The records below are to be restated word for word; their pictures are not.
Given data: Begin
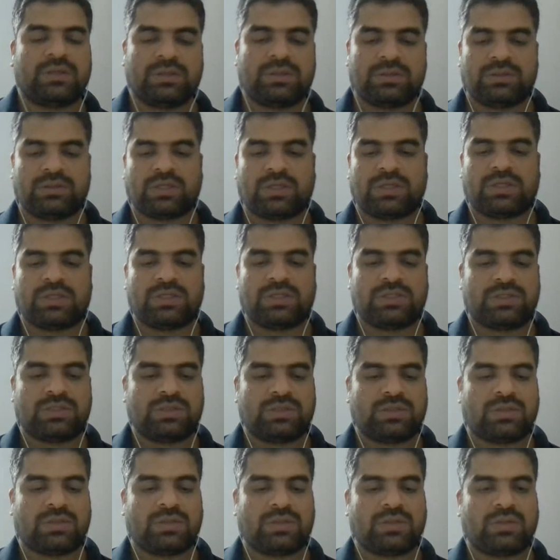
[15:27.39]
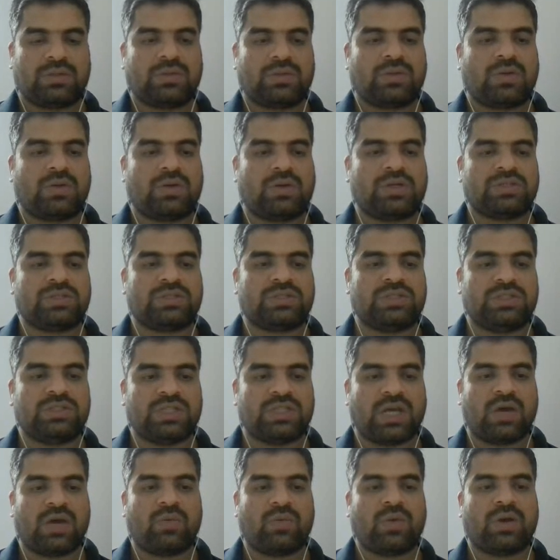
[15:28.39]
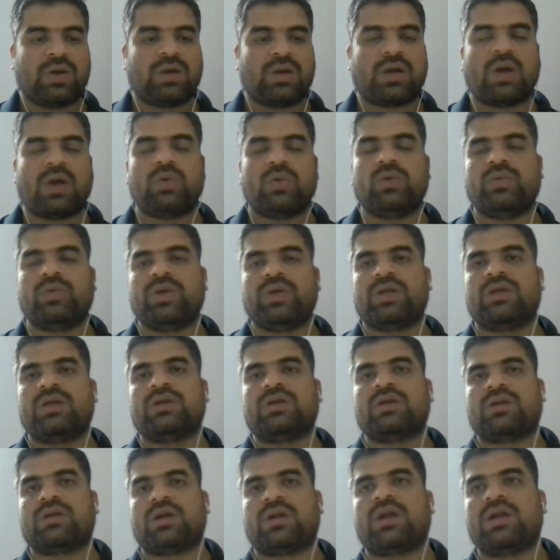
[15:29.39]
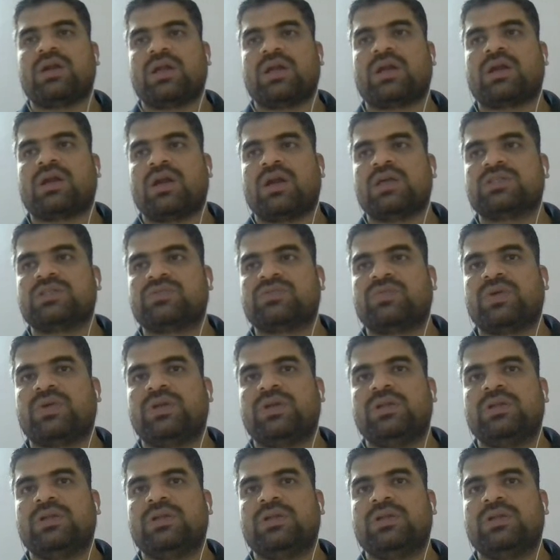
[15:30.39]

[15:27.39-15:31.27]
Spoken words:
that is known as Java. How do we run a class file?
Given data: End
#### Written answer
[15:27.39]
[15:28.39]
[15:29.39]
[15:30.39]

[15:27.39-15:31.27]
Spoken words:
that is known as Java. How do we run a class file?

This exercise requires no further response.